In some cases, rare fossil specimens end up in marketplaces instead of becoming available for scientific study. For instance, fossils likely belonging to the rare mosasaur species Pluridens walkeri, otherwise unknown in Morocco, have been found in the Gantour Basin but scientists have been unable to study them on account of all known specimens having been sold on the black market. Another cause of concern is that associated fossil material, such as partial skeletons, are often overlooked by commercial collectors since they do not employ field jackets or lab preparation. As such, fossil bones that would have been significant if associated together may be disassociated over the course of excavation and sold individually. Because of poor collecting practices, many fossils are damaged and there is often no information recorded on stratigraphy, sedimentology or location. This is not a universal rule, however, as some Moroccan collectors do record relevant information.

Fossils that are believed by the Moroccan fossil diggers to not hold any commercial value are often neglected and become unrecoverable. In combination with collectorship biases in museums (museums tend to prioritize collecting rare and impressive specimens and tend to not build large collections of common specimens), collectorship biases among Moroccan fossil collectors have in cases resulted in erroneous paleoecological interpretations, such as the prevalent idea that the Kem Kem beds preserve an unusually large number of predatory dinosaurs, with a skewed predator-prey ratio.

On the positive side, paleontologists have made many important discoveries based on the fossils uncovered in Morocco, such as the identification of hundreds of new species of trilobites and other animals both vertebrates and invertebrates. Without the markets and industries that support the excavators and preparators in Morocco, a large number of these new species would likely never have been uncovered. In cases, new species have been named in honor of people in the fossil industry, such as the trilobite Asteropyge tahiri and the artiopod Eoduslia brahimtahiri, both named after Brahim Tahiri, a Moroccan fossil exporter and the owner of the only private fossil museum in Morocco.
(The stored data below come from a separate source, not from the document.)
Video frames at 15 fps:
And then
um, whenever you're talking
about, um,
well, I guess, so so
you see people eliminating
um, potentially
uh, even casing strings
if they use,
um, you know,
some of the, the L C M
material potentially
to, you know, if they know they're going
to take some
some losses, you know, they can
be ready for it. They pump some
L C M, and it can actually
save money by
== Fossil repatriation efforts ==
In recent years, the Moroccan government has been increasingly proactive in pursuing the return of trafficked Moroccan fossils to their country of origin.
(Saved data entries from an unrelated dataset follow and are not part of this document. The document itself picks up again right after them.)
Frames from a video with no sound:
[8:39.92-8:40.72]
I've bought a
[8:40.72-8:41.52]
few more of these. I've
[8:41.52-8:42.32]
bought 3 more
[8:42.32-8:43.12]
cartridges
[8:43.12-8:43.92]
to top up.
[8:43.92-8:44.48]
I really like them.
- During a ceremony on 13 May 2024, Chile handed back 117 fossils which had been seized between 2017 and 2022 to Morocco.
- In early 2022, Morocco recovered the skull of a 56 million-year-old crocodile skull from the U.S. where it had been seized alongside around 7,000 other artifacts in a raid on a farm in Indiana in 2014.
- On 26 February 2021, France returned around 25,000 objects of archaeological and palaeontological interest to Morocco. These items had been confiscated by the Perpignan and Arles customs brigades in 2005 and 2006.
- In April 2017, the skeleton of a Zarafasaura oceanis, a 66 million-year-old plesiosaur, was returned from France. It had been withdrawn from auction at Hôtel Drouot in late February 2017.